Set down every record below exactly as it stands, minus the pictures.

START GIVEN ENTRIES

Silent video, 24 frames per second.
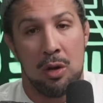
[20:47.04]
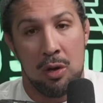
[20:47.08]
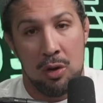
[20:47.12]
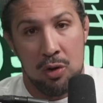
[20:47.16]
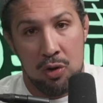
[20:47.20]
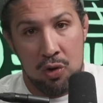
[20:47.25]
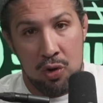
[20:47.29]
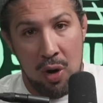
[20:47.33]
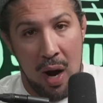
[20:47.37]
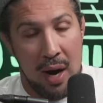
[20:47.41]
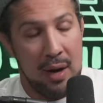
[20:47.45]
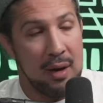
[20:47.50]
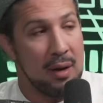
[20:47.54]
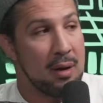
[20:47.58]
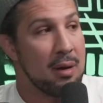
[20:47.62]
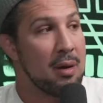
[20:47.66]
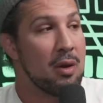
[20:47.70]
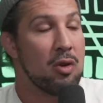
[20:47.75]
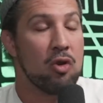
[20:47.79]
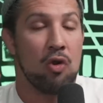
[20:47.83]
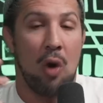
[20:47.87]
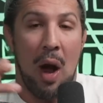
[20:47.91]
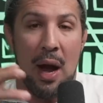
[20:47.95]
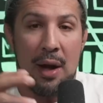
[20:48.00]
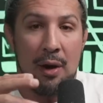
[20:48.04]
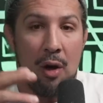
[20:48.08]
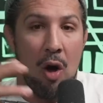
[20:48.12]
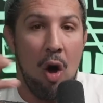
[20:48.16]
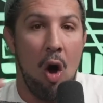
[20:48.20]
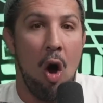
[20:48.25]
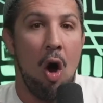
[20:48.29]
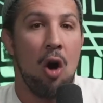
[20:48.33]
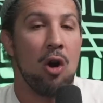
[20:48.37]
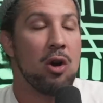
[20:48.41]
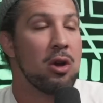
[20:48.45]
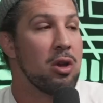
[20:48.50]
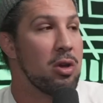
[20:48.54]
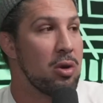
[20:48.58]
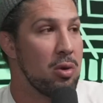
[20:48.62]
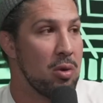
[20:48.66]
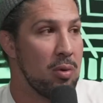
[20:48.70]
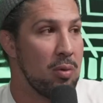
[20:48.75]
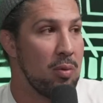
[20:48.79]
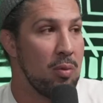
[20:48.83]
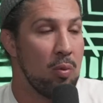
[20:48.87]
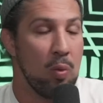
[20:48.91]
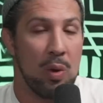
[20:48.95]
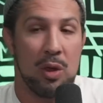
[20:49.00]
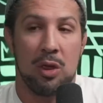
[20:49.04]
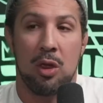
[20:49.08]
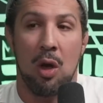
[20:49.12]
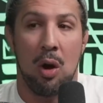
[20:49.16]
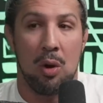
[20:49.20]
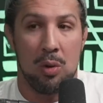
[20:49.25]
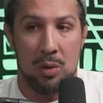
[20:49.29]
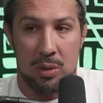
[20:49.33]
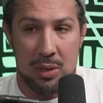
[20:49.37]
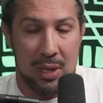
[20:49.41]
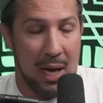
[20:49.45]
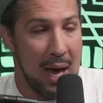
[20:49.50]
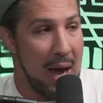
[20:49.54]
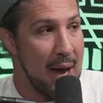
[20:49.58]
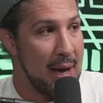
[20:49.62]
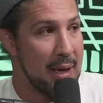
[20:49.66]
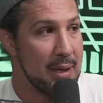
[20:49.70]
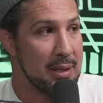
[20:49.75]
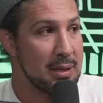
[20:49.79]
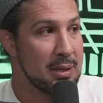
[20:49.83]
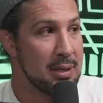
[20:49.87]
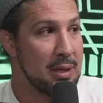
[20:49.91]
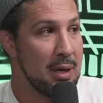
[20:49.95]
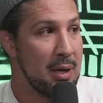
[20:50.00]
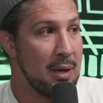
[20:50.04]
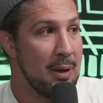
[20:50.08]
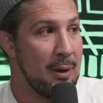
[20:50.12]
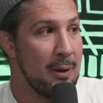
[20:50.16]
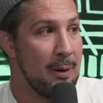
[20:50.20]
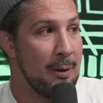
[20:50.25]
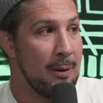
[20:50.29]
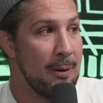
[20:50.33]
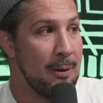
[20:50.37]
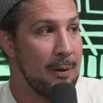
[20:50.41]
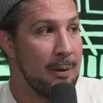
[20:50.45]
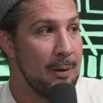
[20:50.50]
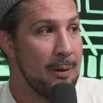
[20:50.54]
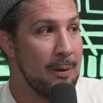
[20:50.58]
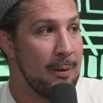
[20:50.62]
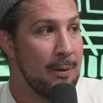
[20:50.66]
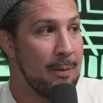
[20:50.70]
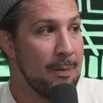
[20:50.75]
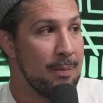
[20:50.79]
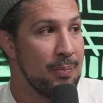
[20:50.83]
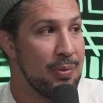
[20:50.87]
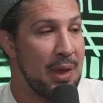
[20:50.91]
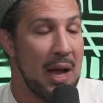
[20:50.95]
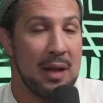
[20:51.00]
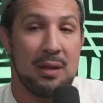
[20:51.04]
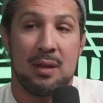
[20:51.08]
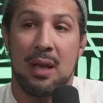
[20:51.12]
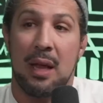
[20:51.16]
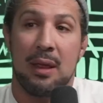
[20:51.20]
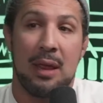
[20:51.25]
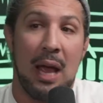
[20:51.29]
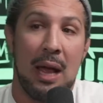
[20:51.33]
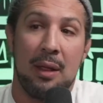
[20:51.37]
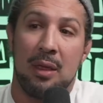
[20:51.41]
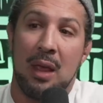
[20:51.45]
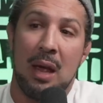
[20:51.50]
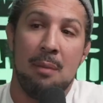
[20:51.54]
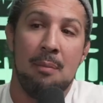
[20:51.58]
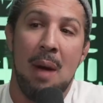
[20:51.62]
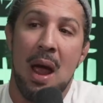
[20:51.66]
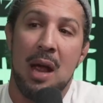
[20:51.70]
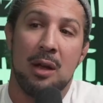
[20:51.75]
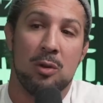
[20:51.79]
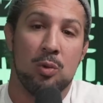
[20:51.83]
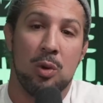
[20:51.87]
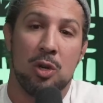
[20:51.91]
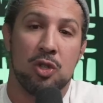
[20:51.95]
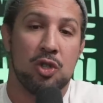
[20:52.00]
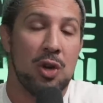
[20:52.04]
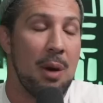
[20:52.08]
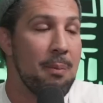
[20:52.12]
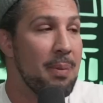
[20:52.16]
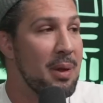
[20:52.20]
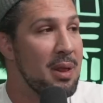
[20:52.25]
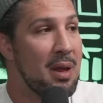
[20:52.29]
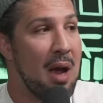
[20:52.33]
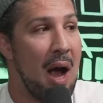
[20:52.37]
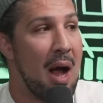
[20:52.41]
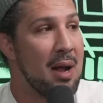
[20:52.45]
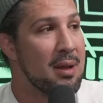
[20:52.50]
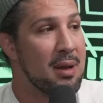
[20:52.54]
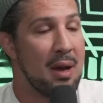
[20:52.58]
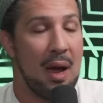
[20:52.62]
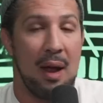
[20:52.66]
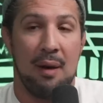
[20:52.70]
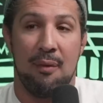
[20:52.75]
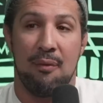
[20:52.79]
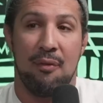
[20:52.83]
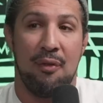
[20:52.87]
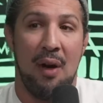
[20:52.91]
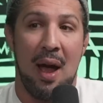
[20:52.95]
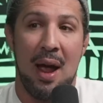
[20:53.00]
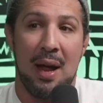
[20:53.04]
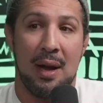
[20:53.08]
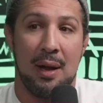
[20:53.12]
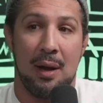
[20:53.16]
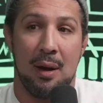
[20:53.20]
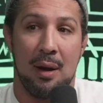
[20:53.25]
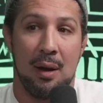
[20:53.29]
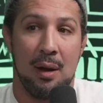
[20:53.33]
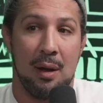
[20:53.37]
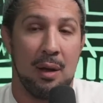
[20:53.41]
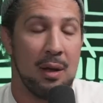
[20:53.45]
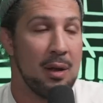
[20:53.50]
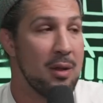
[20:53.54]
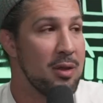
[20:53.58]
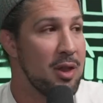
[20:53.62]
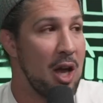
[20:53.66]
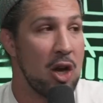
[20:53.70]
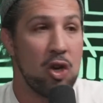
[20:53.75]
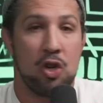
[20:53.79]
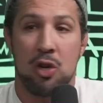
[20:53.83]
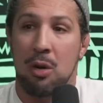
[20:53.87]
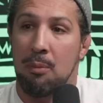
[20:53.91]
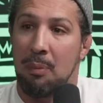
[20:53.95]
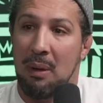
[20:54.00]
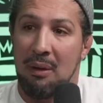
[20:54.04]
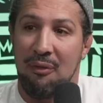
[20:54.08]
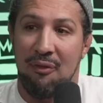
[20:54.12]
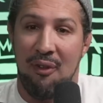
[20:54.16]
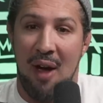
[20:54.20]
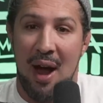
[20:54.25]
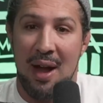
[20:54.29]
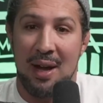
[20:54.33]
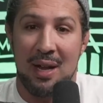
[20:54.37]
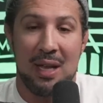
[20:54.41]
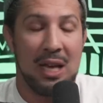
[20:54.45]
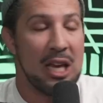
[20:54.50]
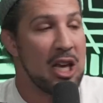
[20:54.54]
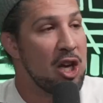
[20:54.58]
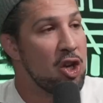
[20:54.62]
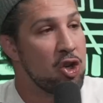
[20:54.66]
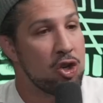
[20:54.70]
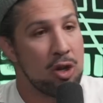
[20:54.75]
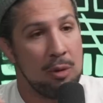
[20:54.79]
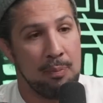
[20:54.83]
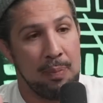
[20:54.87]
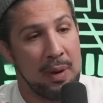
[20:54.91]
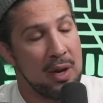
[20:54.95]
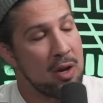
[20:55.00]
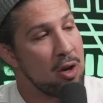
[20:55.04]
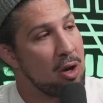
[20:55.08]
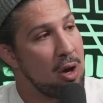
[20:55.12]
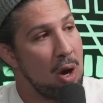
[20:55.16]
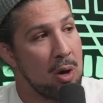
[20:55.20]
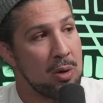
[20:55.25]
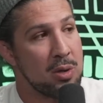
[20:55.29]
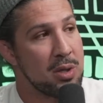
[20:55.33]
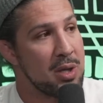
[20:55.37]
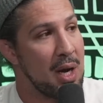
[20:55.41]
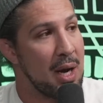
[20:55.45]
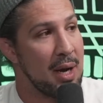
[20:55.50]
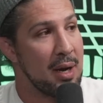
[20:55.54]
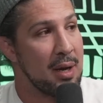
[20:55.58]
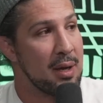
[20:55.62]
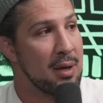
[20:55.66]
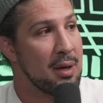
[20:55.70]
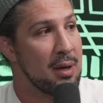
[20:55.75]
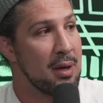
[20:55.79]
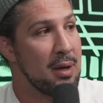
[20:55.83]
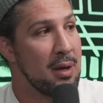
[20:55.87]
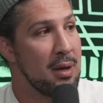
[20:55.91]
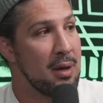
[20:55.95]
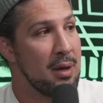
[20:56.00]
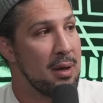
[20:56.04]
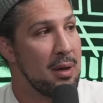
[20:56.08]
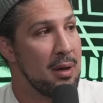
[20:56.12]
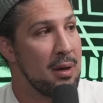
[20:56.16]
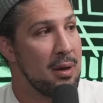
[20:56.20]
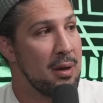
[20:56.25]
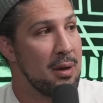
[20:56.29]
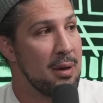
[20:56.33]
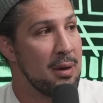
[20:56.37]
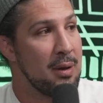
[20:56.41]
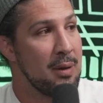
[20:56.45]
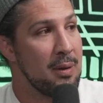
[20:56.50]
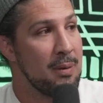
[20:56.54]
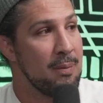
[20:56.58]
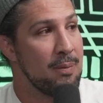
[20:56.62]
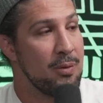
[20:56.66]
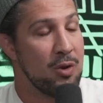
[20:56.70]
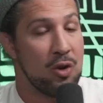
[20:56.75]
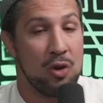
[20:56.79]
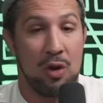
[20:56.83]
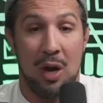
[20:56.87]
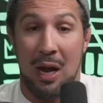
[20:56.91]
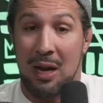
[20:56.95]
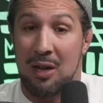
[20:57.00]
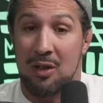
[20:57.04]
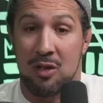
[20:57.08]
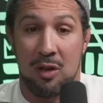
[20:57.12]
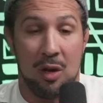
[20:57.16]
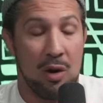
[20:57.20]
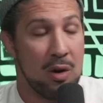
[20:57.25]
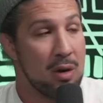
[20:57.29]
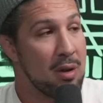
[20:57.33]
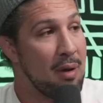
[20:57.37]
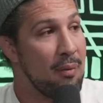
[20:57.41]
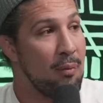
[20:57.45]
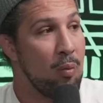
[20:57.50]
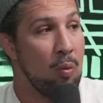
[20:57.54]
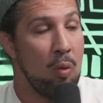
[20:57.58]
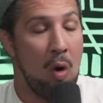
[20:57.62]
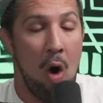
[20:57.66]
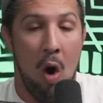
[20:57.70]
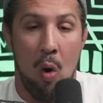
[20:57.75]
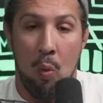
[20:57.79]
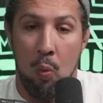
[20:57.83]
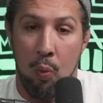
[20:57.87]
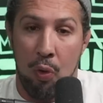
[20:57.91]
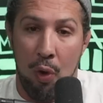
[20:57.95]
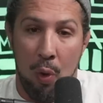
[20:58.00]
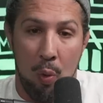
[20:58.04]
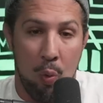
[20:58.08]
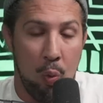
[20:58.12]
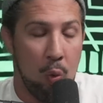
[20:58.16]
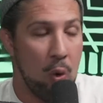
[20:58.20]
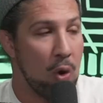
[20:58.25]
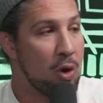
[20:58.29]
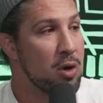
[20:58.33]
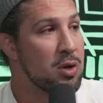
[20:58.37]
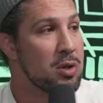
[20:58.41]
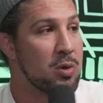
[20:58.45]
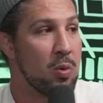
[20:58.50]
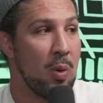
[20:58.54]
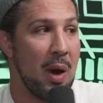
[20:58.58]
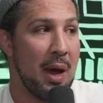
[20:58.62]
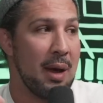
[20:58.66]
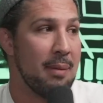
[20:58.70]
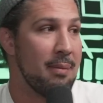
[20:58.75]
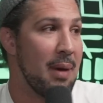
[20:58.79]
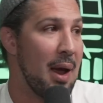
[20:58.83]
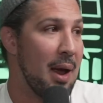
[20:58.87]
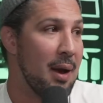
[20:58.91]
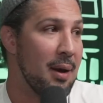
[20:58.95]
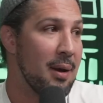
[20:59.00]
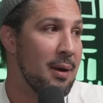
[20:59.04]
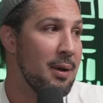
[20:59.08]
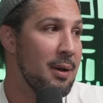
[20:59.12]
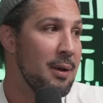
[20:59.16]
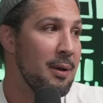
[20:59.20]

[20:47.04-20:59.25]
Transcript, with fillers: Try to try to argue with those guys. That's that they might as well jump in the octagon and fight. They shouldn't be fighting. He shouldn't be negotiating. You, and he's learned the the worst way, man.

END GIVEN ENTRIES

RESULT OF THIS TASK:
Silent video, 24 frames per second.
[20:47.04]
[20:47.08]
[20:47.12]
[20:47.16]
[20:47.20]
[20:47.25]
[20:47.29]
[20:47.33]
[20:47.37]
[20:47.41]
[20:47.45]
[20:47.50]
[20:47.54]
[20:47.58]
[20:47.62]
[20:47.66]
[20:47.70]
[20:47.75]
[20:47.79]
[20:47.83]
[20:47.87]
[20:47.91]
[20:47.95]
[20:48.00]
[20:48.04]
[20:48.08]
[20:48.12]
[20:48.16]
[20:48.20]
[20:48.25]
[20:48.29]
[20:48.33]
[20:48.37]
[20:48.41]
[20:48.45]
[20:48.50]
[20:48.54]
[20:48.58]
[20:48.62]
[20:48.66]
[20:48.70]
[20:48.75]
[20:48.79]
[20:48.83]
[20:48.87]
[20:48.91]
[20:48.95]
[20:49.00]
[20:49.04]
[20:49.08]
[20:49.12]
[20:49.16]
[20:49.20]
[20:49.25]
[20:49.29]
[20:49.33]
[20:49.37]
[20:49.41]
[20:49.45]
[20:49.50]
[20:49.54]
[20:49.58]
[20:49.62]
[20:49.66]
[20:49.70]
[20:49.75]
[20:49.79]
[20:49.83]
[20:49.87]
[20:49.91]
[20:49.95]
[20:50.00]
[20:50.04]
[20:50.08]
[20:50.12]
[20:50.16]
[20:50.20]
[20:50.25]
[20:50.29]
[20:50.33]
[20:50.37]
[20:50.41]
[20:50.45]
[20:50.50]
[20:50.54]
[20:50.58]
[20:50.62]
[20:50.66]
[20:50.70]
[20:50.75]
[20:50.79]
[20:50.83]
[20:50.87]
[20:50.91]
[20:50.95]
[20:51.00]
[20:51.04]
[20:51.08]
[20:51.12]
[20:51.16]
[20:51.20]
[20:51.25]
[20:51.29]
[20:51.33]
[20:51.37]
[20:51.41]
[20:51.45]
[20:51.50]
[20:51.54]
[20:51.58]
[20:51.62]
[20:51.66]
[20:51.70]
[20:51.75]
[20:51.79]
[20:51.83]
[20:51.87]
[20:51.91]
[20:51.95]
[20:52.00]
[20:52.04]
[20:52.08]
[20:52.12]
[20:52.16]
[20:52.20]
[20:52.25]
[20:52.29]
[20:52.33]
[20:52.37]
[20:52.41]
[20:52.45]
[20:52.50]
[20:52.54]
[20:52.58]
[20:52.62]
[20:52.66]
[20:52.70]
[20:52.75]
[20:52.79]
[20:52.83]
[20:52.87]
[20:52.91]
[20:52.95]
[20:53.00]
[20:53.04]
[20:53.08]
[20:53.12]
[20:53.16]
[20:53.20]
[20:53.25]
[20:53.29]
[20:53.33]
[20:53.37]
[20:53.41]
[20:53.45]
[20:53.50]
[20:53.54]
[20:53.58]
[20:53.62]
[20:53.66]
[20:53.70]
[20:53.75]
[20:53.79]
[20:53.83]
[20:53.87]
[20:53.91]
[20:53.95]
[20:54.00]
[20:54.04]
[20:54.08]
[20:54.12]
[20:54.16]
[20:54.20]
[20:54.25]
[20:54.29]
[20:54.33]
[20:54.37]
[20:54.41]
[20:54.45]
[20:54.50]
[20:54.54]
[20:54.58]
[20:54.62]
[20:54.66]
[20:54.70]
[20:54.75]
[20:54.79]
[20:54.83]
[20:54.87]
[20:54.91]
[20:54.95]
[20:55.00]
[20:55.04]
[20:55.08]
[20:55.12]
[20:55.16]
[20:55.20]
[20:55.25]
[20:55.29]
[20:55.33]
[20:55.37]
[20:55.41]
[20:55.45]
[20:55.50]
[20:55.54]
[20:55.58]
[20:55.62]
[20:55.66]
[20:55.70]
[20:55.75]
[20:55.79]
[20:55.83]
[20:55.87]
[20:55.91]
[20:55.95]
[20:56.00]
[20:56.04]
[20:56.08]
[20:56.12]
[20:56.16]
[20:56.20]
[20:56.25]
[20:56.29]
[20:56.33]
[20:56.37]
[20:56.41]
[20:56.45]
[20:56.50]
[20:56.54]
[20:56.58]
[20:56.62]
[20:56.66]
[20:56.70]
[20:56.75]
[20:56.79]
[20:56.83]
[20:56.87]
[20:56.91]
[20:56.95]
[20:57.00]
[20:57.04]
[20:57.08]
[20:57.12]
[20:57.16]
[20:57.20]
[20:57.25]
[20:57.29]
[20:57.33]
[20:57.37]
[20:57.41]
[20:57.45]
[20:57.50]
[20:57.54]
[20:57.58]
[20:57.62]
[20:57.66]
[20:57.70]
[20:57.75]
[20:57.79]
[20:57.83]
[20:57.87]
[20:57.91]
[20:57.95]
[20:58.00]
[20:58.04]
[20:58.08]
[20:58.12]
[20:58.16]
[20:58.20]
[20:58.25]
[20:58.29]
[20:58.33]
[20:58.37]
[20:58.41]
[20:58.45]
[20:58.50]
[20:58.54]
[20:58.58]
[20:58.62]
[20:58.66]
[20:58.70]
[20:58.75]
[20:58.79]
[20:58.83]
[20:58.87]
[20:58.91]
[20:58.95]
[20:59.00]
[20:59.04]
[20:59.08]
[20:59.12]
[20:59.16]
[20:59.20]

[20:47.04-20:59.25]
Transcript, with fillers: Try to try to argue with those guys. That's that they might as well jump in the octagon and fight. They shouldn't be fighting. He shouldn't be negotiating. You, and he's learned the the worst way, man.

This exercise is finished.